### Problem description
The listing below should be printed exactly, though its pictures must not be.

### Input material
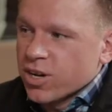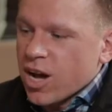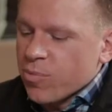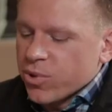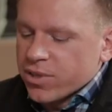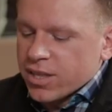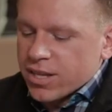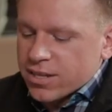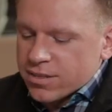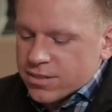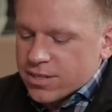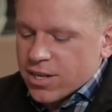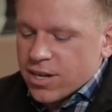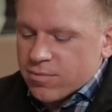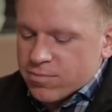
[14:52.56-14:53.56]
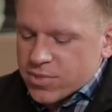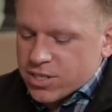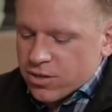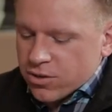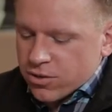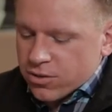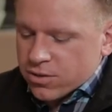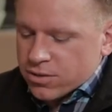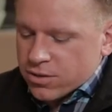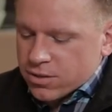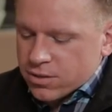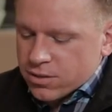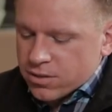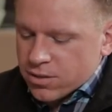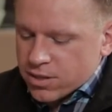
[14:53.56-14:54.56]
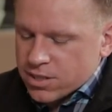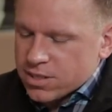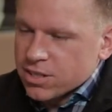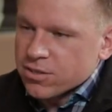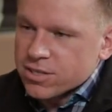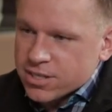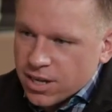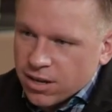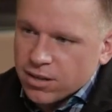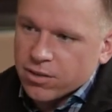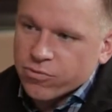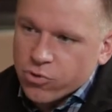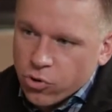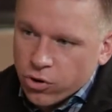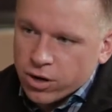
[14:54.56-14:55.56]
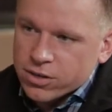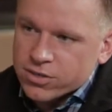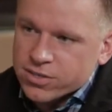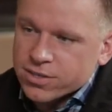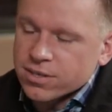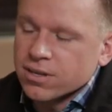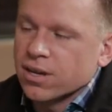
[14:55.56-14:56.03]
a couple things. Yep. So I still sell, of course.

### Written response
[14:52.56-14:53.56]
[14:53.56-14:54.56]
[14:54.56-14:55.56]
[14:55.56-14:56.03]
a couple things. Yep. So I still sell, of course.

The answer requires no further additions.